_EXERCISE REQUIREMENTS_: Each record needs to be transcribed word for word, though without its pictures.

(Entries taken from a collection)
☆ ☆ ☆ ☆
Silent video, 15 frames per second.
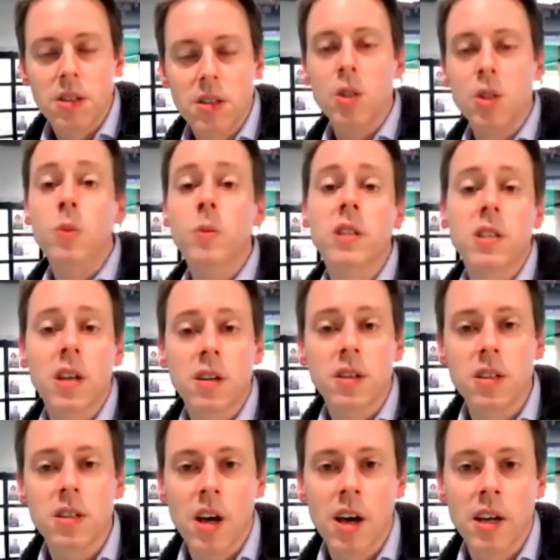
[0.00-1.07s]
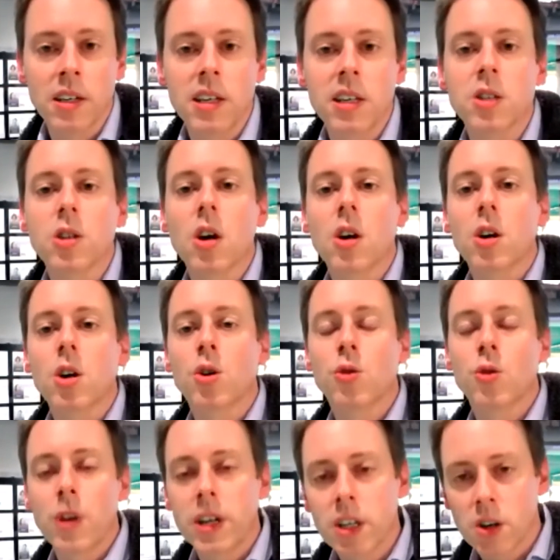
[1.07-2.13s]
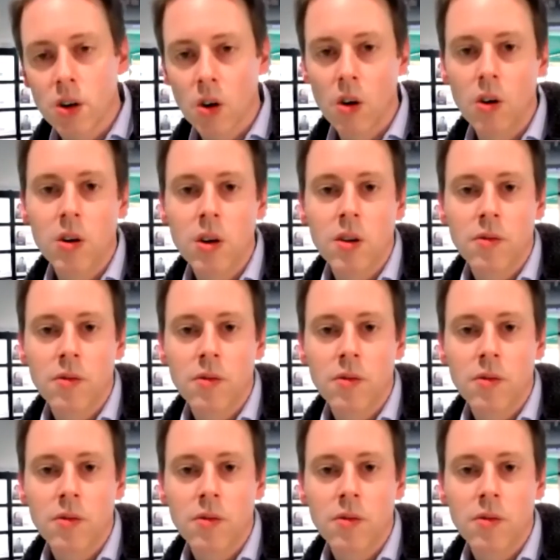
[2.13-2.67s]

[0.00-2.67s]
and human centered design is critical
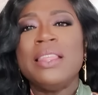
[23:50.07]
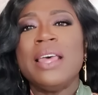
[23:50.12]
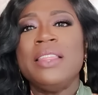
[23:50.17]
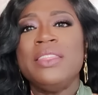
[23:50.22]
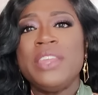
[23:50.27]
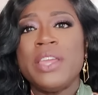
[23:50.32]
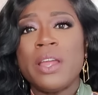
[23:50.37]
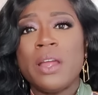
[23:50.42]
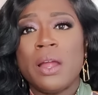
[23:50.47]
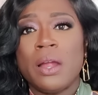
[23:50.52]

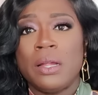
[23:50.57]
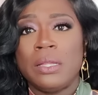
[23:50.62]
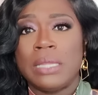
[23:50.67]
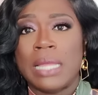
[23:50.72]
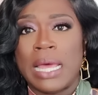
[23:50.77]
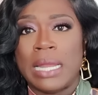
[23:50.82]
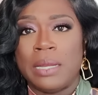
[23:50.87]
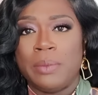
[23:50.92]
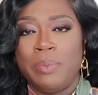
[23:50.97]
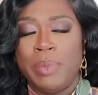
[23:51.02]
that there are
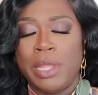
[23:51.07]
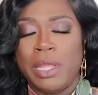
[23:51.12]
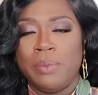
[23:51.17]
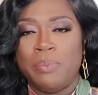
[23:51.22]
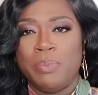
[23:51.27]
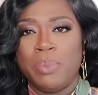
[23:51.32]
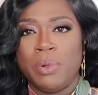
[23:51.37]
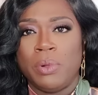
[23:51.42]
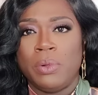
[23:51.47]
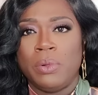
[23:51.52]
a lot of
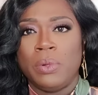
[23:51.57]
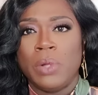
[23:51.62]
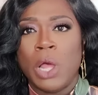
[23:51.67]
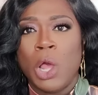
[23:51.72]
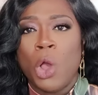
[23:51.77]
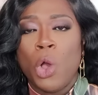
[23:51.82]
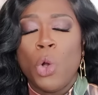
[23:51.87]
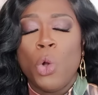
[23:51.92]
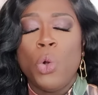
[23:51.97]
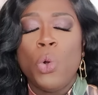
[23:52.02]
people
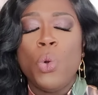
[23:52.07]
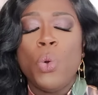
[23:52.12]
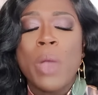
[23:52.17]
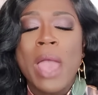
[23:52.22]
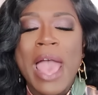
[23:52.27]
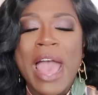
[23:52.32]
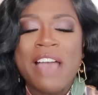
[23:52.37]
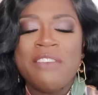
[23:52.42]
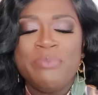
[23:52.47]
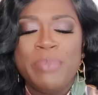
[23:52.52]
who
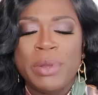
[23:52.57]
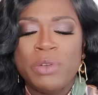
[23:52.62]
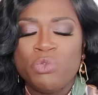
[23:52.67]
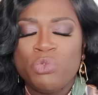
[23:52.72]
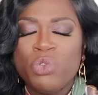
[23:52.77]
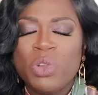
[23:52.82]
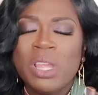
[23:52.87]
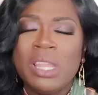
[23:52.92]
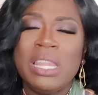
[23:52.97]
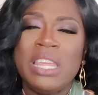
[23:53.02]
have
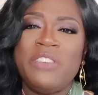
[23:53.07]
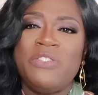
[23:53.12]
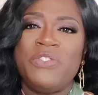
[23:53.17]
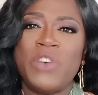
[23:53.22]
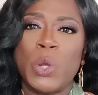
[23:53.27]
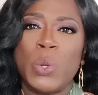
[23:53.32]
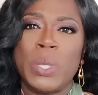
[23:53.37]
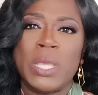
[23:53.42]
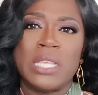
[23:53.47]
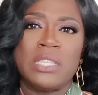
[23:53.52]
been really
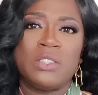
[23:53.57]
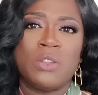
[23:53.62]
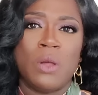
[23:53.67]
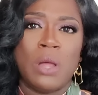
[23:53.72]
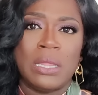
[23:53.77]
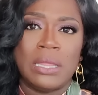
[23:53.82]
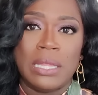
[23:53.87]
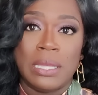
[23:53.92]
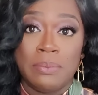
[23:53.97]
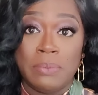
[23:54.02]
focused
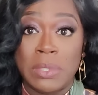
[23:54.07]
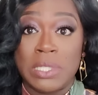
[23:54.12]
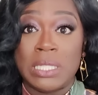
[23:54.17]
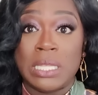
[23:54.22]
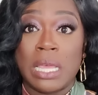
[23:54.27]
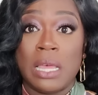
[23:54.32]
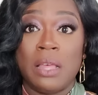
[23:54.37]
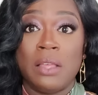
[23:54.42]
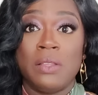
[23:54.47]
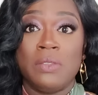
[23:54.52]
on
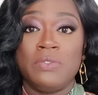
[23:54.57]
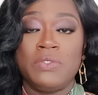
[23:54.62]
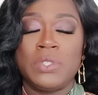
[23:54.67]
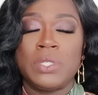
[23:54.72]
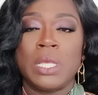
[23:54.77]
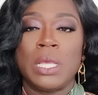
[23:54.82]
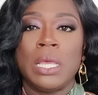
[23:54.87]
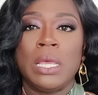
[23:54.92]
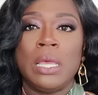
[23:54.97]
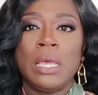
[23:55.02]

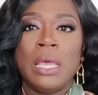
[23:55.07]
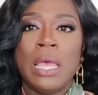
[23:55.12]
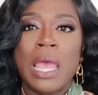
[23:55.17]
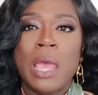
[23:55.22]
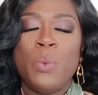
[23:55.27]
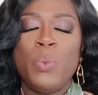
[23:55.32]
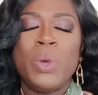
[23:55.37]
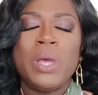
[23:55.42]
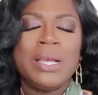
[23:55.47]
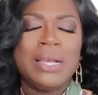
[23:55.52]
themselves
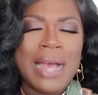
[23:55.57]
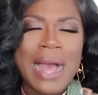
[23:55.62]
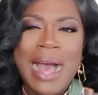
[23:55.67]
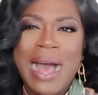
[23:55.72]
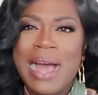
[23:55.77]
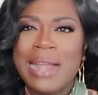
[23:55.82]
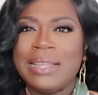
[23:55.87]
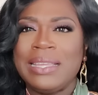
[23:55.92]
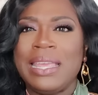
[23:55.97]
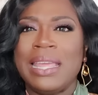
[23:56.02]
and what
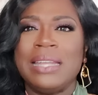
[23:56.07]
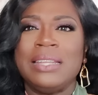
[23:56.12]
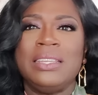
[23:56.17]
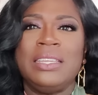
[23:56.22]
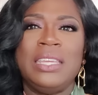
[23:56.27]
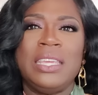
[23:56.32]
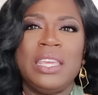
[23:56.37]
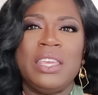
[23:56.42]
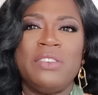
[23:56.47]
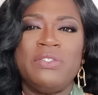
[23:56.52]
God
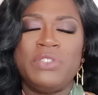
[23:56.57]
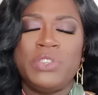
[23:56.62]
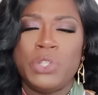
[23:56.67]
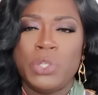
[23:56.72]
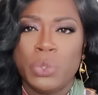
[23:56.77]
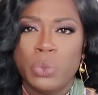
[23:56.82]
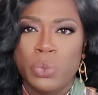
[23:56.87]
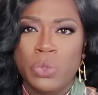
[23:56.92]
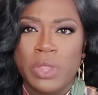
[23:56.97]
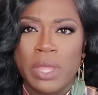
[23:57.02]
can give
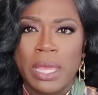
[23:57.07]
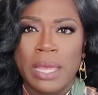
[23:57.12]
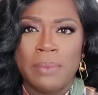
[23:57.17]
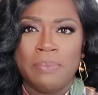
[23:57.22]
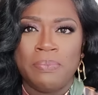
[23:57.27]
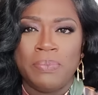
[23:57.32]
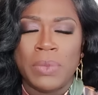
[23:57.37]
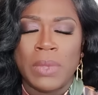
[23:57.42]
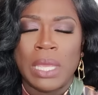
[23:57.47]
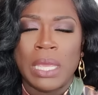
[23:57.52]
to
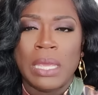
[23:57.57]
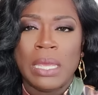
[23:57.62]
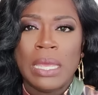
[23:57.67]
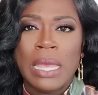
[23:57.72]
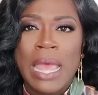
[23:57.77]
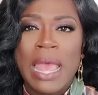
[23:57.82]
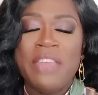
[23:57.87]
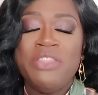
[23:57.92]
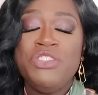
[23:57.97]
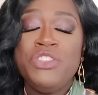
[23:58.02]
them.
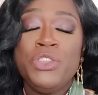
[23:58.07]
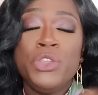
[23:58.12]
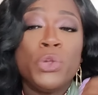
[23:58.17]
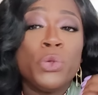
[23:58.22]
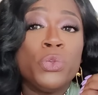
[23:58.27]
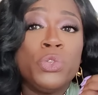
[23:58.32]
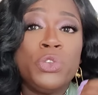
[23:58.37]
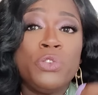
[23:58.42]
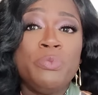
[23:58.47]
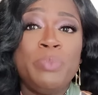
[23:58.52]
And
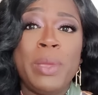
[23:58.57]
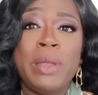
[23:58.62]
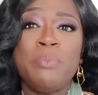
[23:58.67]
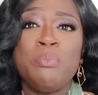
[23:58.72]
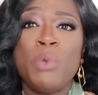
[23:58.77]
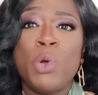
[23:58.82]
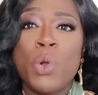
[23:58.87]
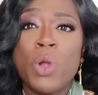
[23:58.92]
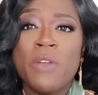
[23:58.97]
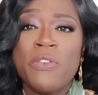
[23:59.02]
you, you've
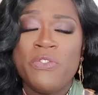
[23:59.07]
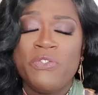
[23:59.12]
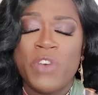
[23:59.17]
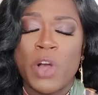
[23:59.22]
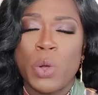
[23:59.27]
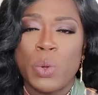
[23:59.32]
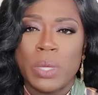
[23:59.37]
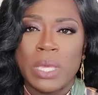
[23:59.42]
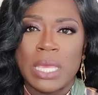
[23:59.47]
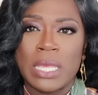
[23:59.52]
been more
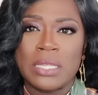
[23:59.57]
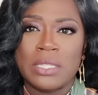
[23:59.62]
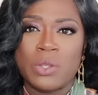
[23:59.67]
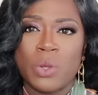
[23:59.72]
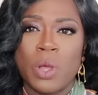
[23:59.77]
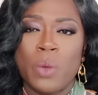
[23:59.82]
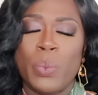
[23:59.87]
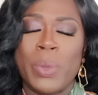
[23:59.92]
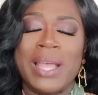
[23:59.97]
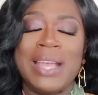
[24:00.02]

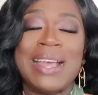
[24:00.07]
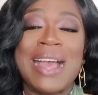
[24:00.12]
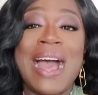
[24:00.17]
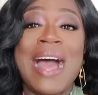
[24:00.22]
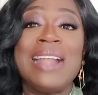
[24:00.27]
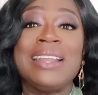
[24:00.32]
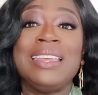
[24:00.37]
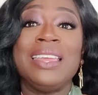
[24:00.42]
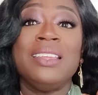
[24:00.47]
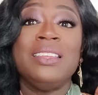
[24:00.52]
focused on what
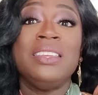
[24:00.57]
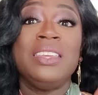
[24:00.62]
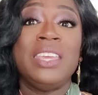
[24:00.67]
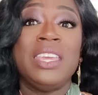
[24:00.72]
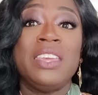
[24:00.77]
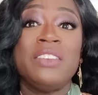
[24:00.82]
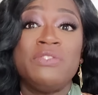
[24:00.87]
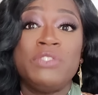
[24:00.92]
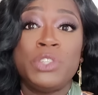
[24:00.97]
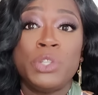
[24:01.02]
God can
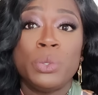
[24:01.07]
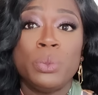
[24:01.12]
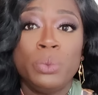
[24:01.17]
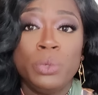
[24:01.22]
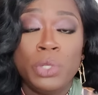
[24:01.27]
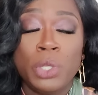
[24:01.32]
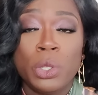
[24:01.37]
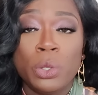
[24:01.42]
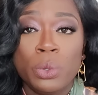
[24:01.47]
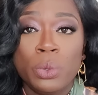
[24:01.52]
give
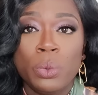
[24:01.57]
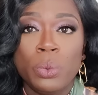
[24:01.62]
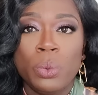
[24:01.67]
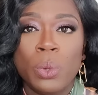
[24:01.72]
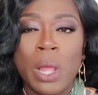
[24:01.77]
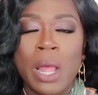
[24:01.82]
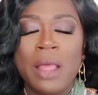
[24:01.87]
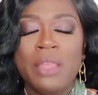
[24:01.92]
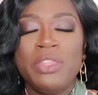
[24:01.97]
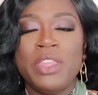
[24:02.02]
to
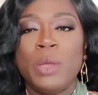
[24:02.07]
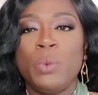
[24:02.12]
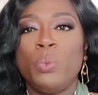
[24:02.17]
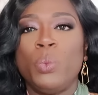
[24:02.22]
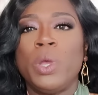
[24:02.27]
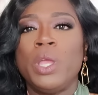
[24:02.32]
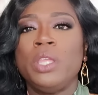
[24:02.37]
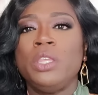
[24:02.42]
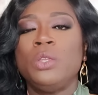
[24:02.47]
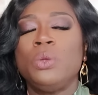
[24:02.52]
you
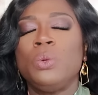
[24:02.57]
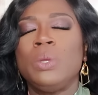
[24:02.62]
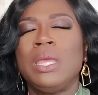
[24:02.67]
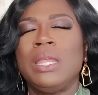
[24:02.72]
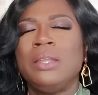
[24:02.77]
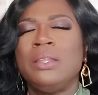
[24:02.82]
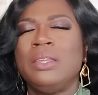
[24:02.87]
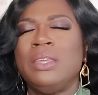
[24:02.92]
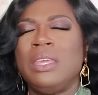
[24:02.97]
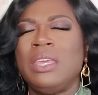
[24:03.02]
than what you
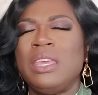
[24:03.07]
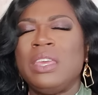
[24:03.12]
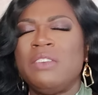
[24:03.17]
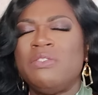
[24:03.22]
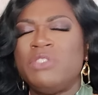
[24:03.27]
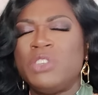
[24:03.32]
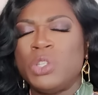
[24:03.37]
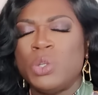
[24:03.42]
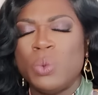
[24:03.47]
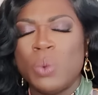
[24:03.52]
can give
☆ ☆ ☆ ☆
_REPLY_:
Silent video, 15 frames per second.
[0.00-1.07s]
[1.07-2.13s]
[2.13-2.67s]

[0.00-2.67s]
and human centered design is critical
[23:50.07]
[23:50.12]
[23:50.17]
[23:50.22]
[23:50.27]
[23:50.32]
[23:50.37]
[23:50.42]
[23:50.47]
[23:50.52]

[23:50.57]
[23:50.62]
[23:50.67]
[23:50.72]
[23:50.77]
[23:50.82]
[23:50.87]
[23:50.92]
[23:50.97]
[23:51.02]
that there are
[23:51.07]
[23:51.12]
[23:51.17]
[23:51.22]
[23:51.27]
[23:51.32]
[23:51.37]
[23:51.42]
[23:51.47]
[23:51.52]
a lot of
[23:51.57]
[23:51.62]
[23:51.67]
[23:51.72]
[23:51.77]
[23:51.82]
[23:51.87]
[23:51.92]
[23:51.97]
[23:52.02]
people
[23:52.07]
[23:52.12]
[23:52.17]
[23:52.22]
[23:52.27]
[23:52.32]
[23:52.37]
[23:52.42]
[23:52.47]
[23:52.52]
who
[23:52.57]
[23:52.62]
[23:52.67]
[23:52.72]
[23:52.77]
[23:52.82]
[23:52.87]
[23:52.92]
[23:52.97]
[23:53.02]
have
[23:53.07]
[23:53.12]
[23:53.17]
[23:53.22]
[23:53.27]
[23:53.32]
[23:53.37]
[23:53.42]
[23:53.47]
[23:53.52]
been really
[23:53.57]
[23:53.62]
[23:53.67]
[23:53.72]
[23:53.77]
[23:53.82]
[23:53.87]
[23:53.92]
[23:53.97]
[23:54.02]
focused
[23:54.07]
[23:54.12]
[23:54.17]
[23:54.22]
[23:54.27]
[23:54.32]
[23:54.37]
[23:54.42]
[23:54.47]
[23:54.52]
on
[23:54.57]
[23:54.62]
[23:54.67]
[23:54.72]
[23:54.77]
[23:54.82]
[23:54.87]
[23:54.92]
[23:54.97]
[23:55.02]

[23:55.07]
[23:55.12]
[23:55.17]
[23:55.22]
[23:55.27]
[23:55.32]
[23:55.37]
[23:55.42]
[23:55.47]
[23:55.52]
themselves
[23:55.57]
[23:55.62]
[23:55.67]
[23:55.72]
[23:55.77]
[23:55.82]
[23:55.87]
[23:55.92]
[23:55.97]
[23:56.02]
and what
[23:56.07]
[23:56.12]
[23:56.17]
[23:56.22]
[23:56.27]
[23:56.32]
[23:56.37]
[23:56.42]
[23:56.47]
[23:56.52]
God
[23:56.57]
[23:56.62]
[23:56.67]
[23:56.72]
[23:56.77]
[23:56.82]
[23:56.87]
[23:56.92]
[23:56.97]
[23:57.02]
can give
[23:57.07]
[23:57.12]
[23:57.17]
[23:57.22]
[23:57.27]
[23:57.32]
[23:57.37]
[23:57.42]
[23:57.47]
[23:57.52]
to
[23:57.57]
[23:57.62]
[23:57.67]
[23:57.72]
[23:57.77]
[23:57.82]
[23:57.87]
[23:57.92]
[23:57.97]
[23:58.02]
them.
[23:58.07]
[23:58.12]
[23:58.17]
[23:58.22]
[23:58.27]
[23:58.32]
[23:58.37]
[23:58.42]
[23:58.47]
[23:58.52]
And
[23:58.57]
[23:58.62]
[23:58.67]
[23:58.72]
[23:58.77]
[23:58.82]
[23:58.87]
[23:58.92]
[23:58.97]
[23:59.02]
you, you've
[23:59.07]
[23:59.12]
[23:59.17]
[23:59.22]
[23:59.27]
[23:59.32]
[23:59.37]
[23:59.42]
[23:59.47]
[23:59.52]
been more
[23:59.57]
[23:59.62]
[23:59.67]
[23:59.72]
[23:59.77]
[23:59.82]
[23:59.87]
[23:59.92]
[23:59.97]
[24:00.02]

[24:00.07]
[24:00.12]
[24:00.17]
[24:00.22]
[24:00.27]
[24:00.32]
[24:00.37]
[24:00.42]
[24:00.47]
[24:00.52]
focused on what
[24:00.57]
[24:00.62]
[24:00.67]
[24:00.72]
[24:00.77]
[24:00.82]
[24:00.87]
[24:00.92]
[24:00.97]
[24:01.02]
God can
[24:01.07]
[24:01.12]
[24:01.17]
[24:01.22]
[24:01.27]
[24:01.32]
[24:01.37]
[24:01.42]
[24:01.47]
[24:01.52]
give
[24:01.57]
[24:01.62]
[24:01.67]
[24:01.72]
[24:01.77]
[24:01.82]
[24:01.87]
[24:01.92]
[24:01.97]
[24:02.02]
to
[24:02.07]
[24:02.12]
[24:02.17]
[24:02.22]
[24:02.27]
[24:02.32]
[24:02.37]
[24:02.42]
[24:02.47]
[24:02.52]
you
[24:02.57]
[24:02.62]
[24:02.67]
[24:02.72]
[24:02.77]
[24:02.82]
[24:02.87]
[24:02.92]
[24:02.97]
[24:03.02]
than what you
[24:03.07]
[24:03.12]
[24:03.17]
[24:03.22]
[24:03.27]
[24:03.32]
[24:03.37]
[24:03.42]
[24:03.47]
[24:03.52]
can give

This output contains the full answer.